ASSIGNED TASK -
Could you please retype all of the records exactly, skipping any pictures?

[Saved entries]
######

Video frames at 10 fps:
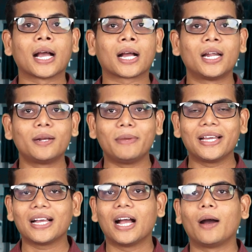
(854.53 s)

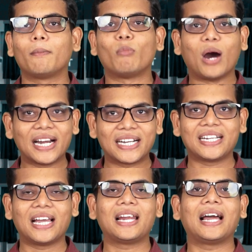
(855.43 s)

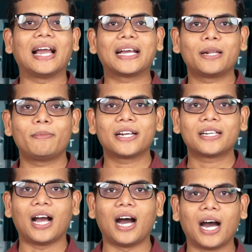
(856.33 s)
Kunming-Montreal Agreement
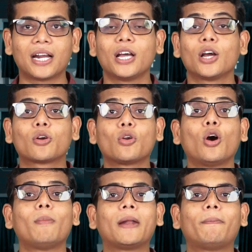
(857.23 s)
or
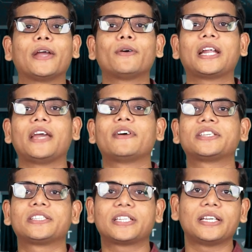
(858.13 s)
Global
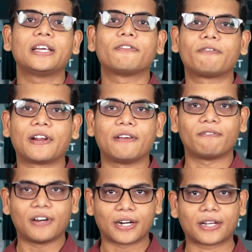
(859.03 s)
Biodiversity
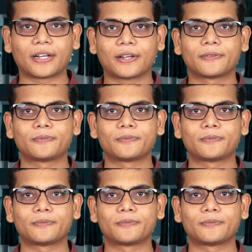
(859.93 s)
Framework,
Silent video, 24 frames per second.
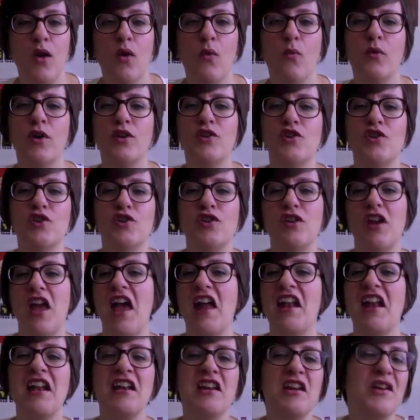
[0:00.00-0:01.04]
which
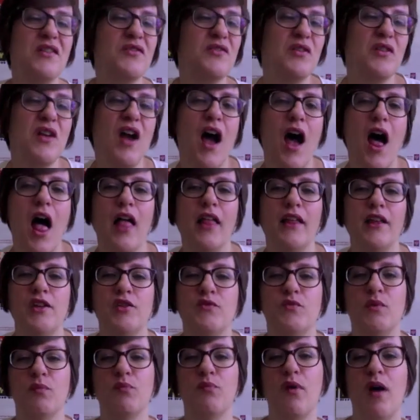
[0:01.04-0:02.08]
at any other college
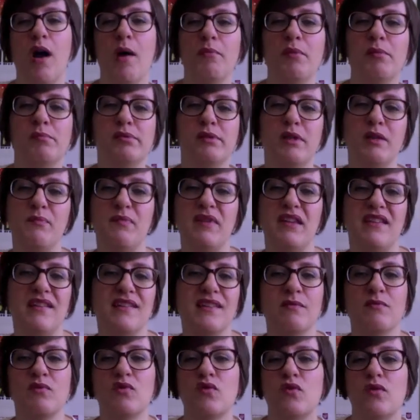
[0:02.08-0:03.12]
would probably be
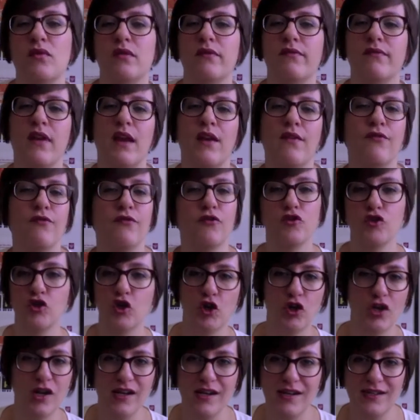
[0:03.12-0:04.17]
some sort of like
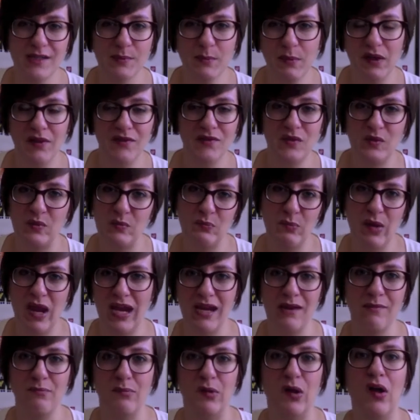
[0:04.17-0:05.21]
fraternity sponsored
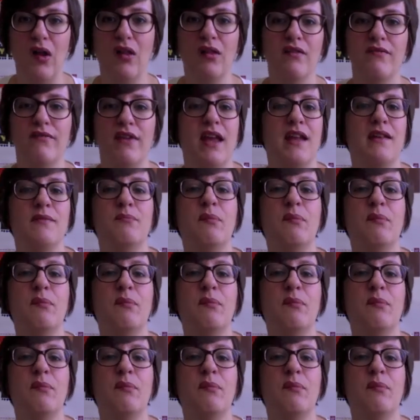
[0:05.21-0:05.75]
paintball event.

######

OUTPUT FOR THIS TASK -
Video frames at 10 fps:
(854.53 s)

(855.43 s)

(856.33 s)
Kunming-Montreal Agreement
(857.23 s)
or
(858.13 s)
Global
(859.03 s)
Biodiversity
(859.93 s)
Framework,
Silent video, 24 frames per second.
[0:00.00-0:01.04]
which
[0:01.04-0:02.08]
at any other college
[0:02.08-0:03.12]
would probably be
[0:03.12-0:04.17]
some sort of like
[0:04.17-0:05.21]
fraternity sponsored
[0:05.21-0:05.75]
paintball event.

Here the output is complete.